Rush co-sponsored H.R.317
Congressional Summary: Sets forth procedures for admission into the United States of the state of New Columbia.
- Requires the Mayor of the District of Columbia to submit to the voters propositions for statehood and adoption of a State Constitution, and issue a proclamation for the first elections to Congress of two Senators and one Representative of New Columbia.
- Requires the President to issue a proclamation announcing the results and admitting New Columbia into the Union.
- Provides for conversion of District government offices to state offices.
Opponents reasons for voting NAY: (DCist.com, Sept. 2014): The Argument Against: Congress does not have the authority to grant statehood to D.C.; the 23rd amendment, which gave D.C. three electoral votes, would have to be repealed before statehood was granted. Washington is a wholly urban, one-industry town, dependent on the federal government far in excess of any other state.
Moreover, with Congress no longer having authority over New Columbia but dependent on it, New Columbia could exert influence on the federal government far in excess of any other state.
Supporters reasons for voting YEA: [Rep. Eleanor Holmes Norton, D-DC; the District of Columbia has one representative to Congress and no Senators; Rep. Holmes can introduce bills but her vote does not count]: This 51st state would have no jurisdiction over the federal territory or enclave that now consists of the Washington that Members of Congress and visitors associate with the capital of our country. Those would remain under federal jurisdiction. The New Columbia Admission Act was the first bill I introduced in 1991. Statehood is the only alternative for the citizens of the District of Columbia. To be content with less than statehood is to concede the equality of citizenship that is the birthright of our residents as citizens of the United States.
Source: New Columbia Admission Act 15_H317 on Jan 13, 2015
Automatic voter registration for all citizens.
Rush co-sponsored H.R.12 & S.1088
- Require each state to make available official public websites for online voter registration.
- Authorizes automated voter registration and establishes same day registration, and voter registration of individuals under 18 years of age.
- Declares that the right to vote shall not be denied because that individual has been convicted of a criminal offense.
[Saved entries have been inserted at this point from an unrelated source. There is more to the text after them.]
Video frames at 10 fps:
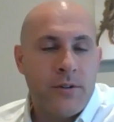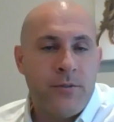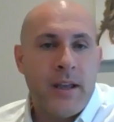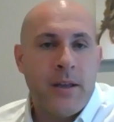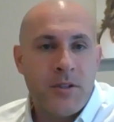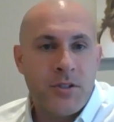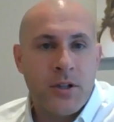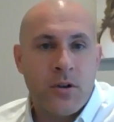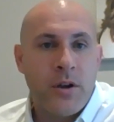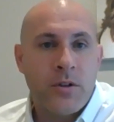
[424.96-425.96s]
their families in
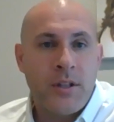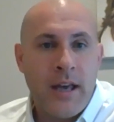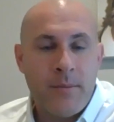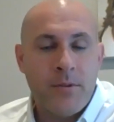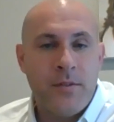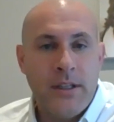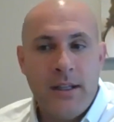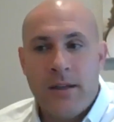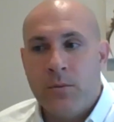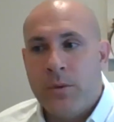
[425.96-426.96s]
a critical time of
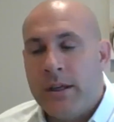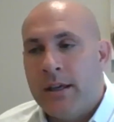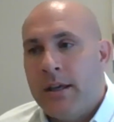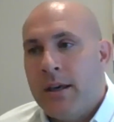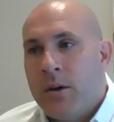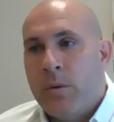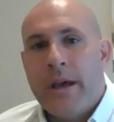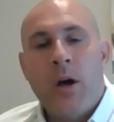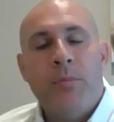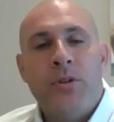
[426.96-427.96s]
need, and we
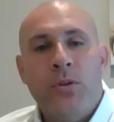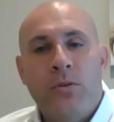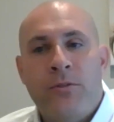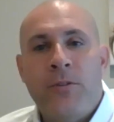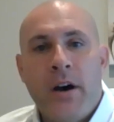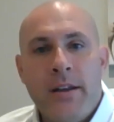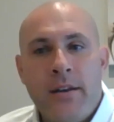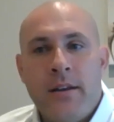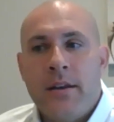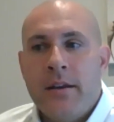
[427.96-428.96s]
help to
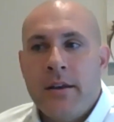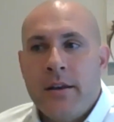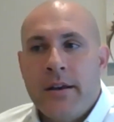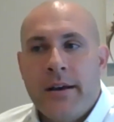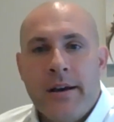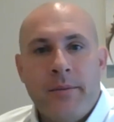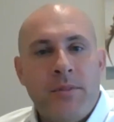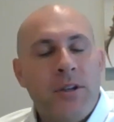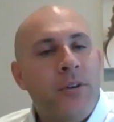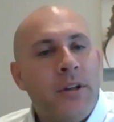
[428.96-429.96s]
fund
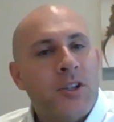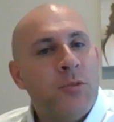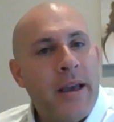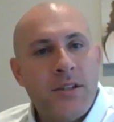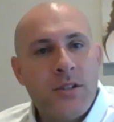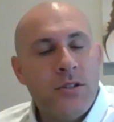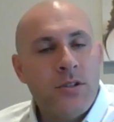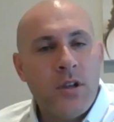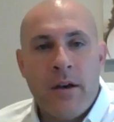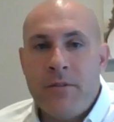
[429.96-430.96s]
different
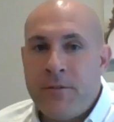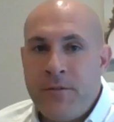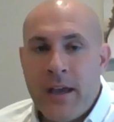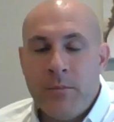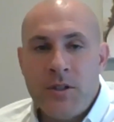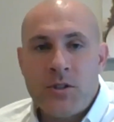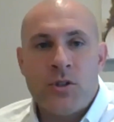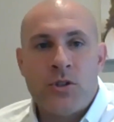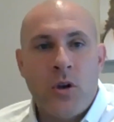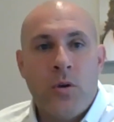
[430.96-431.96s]
expenses of the
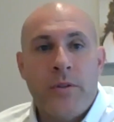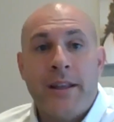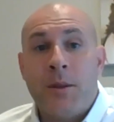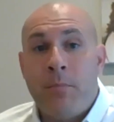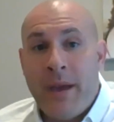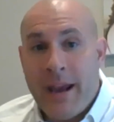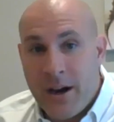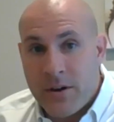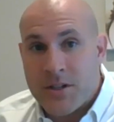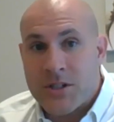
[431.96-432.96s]
families so that the
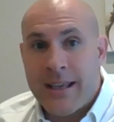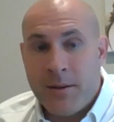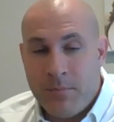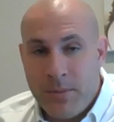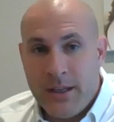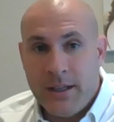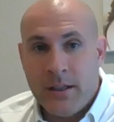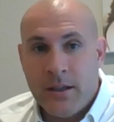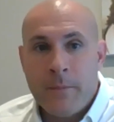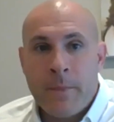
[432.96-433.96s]
parents can
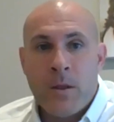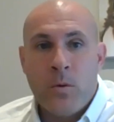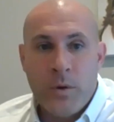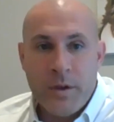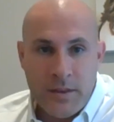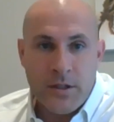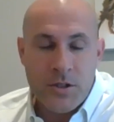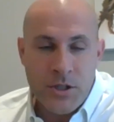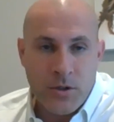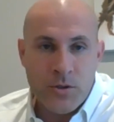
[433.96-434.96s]
be with their
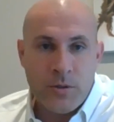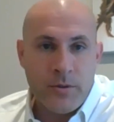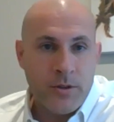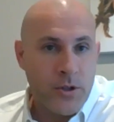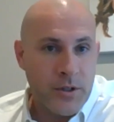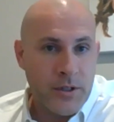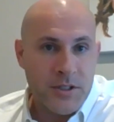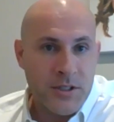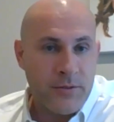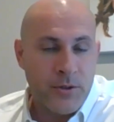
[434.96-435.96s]
children during
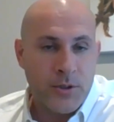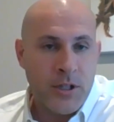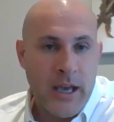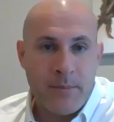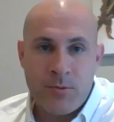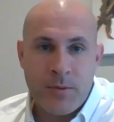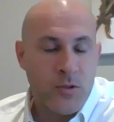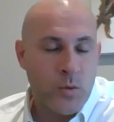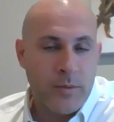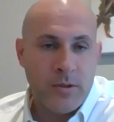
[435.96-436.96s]
these difficult times,
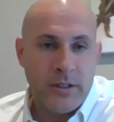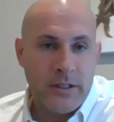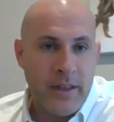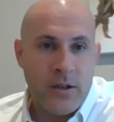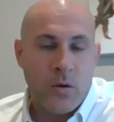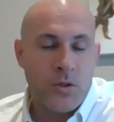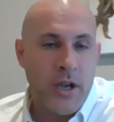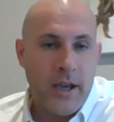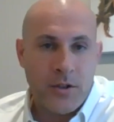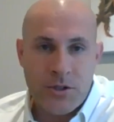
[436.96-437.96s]
because we believe that no
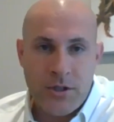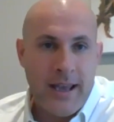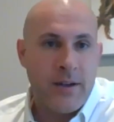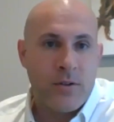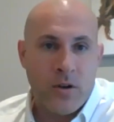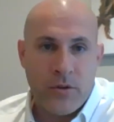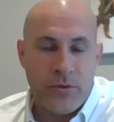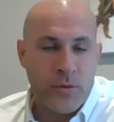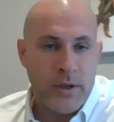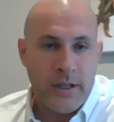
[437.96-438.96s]
child should ever go
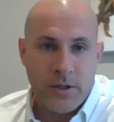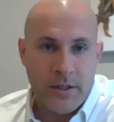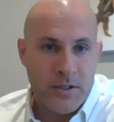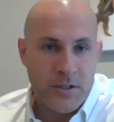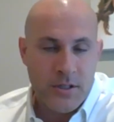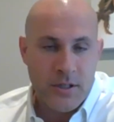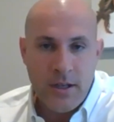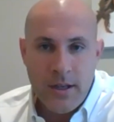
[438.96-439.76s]
through an illness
Supporters reasons for voting YEA: (BrennanCenter.org): Too many Americans go to vote on Election Day only to find their names are not on the voter rolls--often, wrongly deleted. The US is on the verge of a new paradigm for registering voters: automatic, permanent registration of eligible voters, which would add up to 50 million eligible voters to the rolls.
Opponents reasons for voting NAY: (Gov. Christie's veto message on the "Democracy Act", Nov. 2015): Christie called a provision establishing automatic voter registration that requires
New Jerseyan to opt out a "government-knows-best, backwards approach that would inconvenience citizens and waste government resources for no justifiable reason." Automatic voter registration would have added 1.6 million people to the state's voter rolls.
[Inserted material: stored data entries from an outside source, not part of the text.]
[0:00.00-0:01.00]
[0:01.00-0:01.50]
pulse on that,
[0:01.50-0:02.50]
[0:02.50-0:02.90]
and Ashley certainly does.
Source: Voter Empowerment Act 15-H12 on Mar 19, 2015
- TN-8: I have voted in every election federal, state or local that I chose to. If people want to vote there is nothing but laziness preventing them from doing so today! Regarding photo ID's you have one to drive, buy alcohol, and go to the doctor.
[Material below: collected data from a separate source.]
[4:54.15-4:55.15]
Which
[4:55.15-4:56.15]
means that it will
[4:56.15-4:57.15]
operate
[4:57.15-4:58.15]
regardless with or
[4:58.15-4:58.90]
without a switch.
- AL-2: This bill is so general that anyone that is alive, has lived, or will live in this century will be able to vote as well as non-Americans, pets, people without voting rights, and some people multiple times.
- TN-3: This bill will surely bring about fixed voting in favor of the one who can cheat the most. How about having a voter photo card and a test to see if they are capable of voting and not just voting for whoever promises them more free stuff.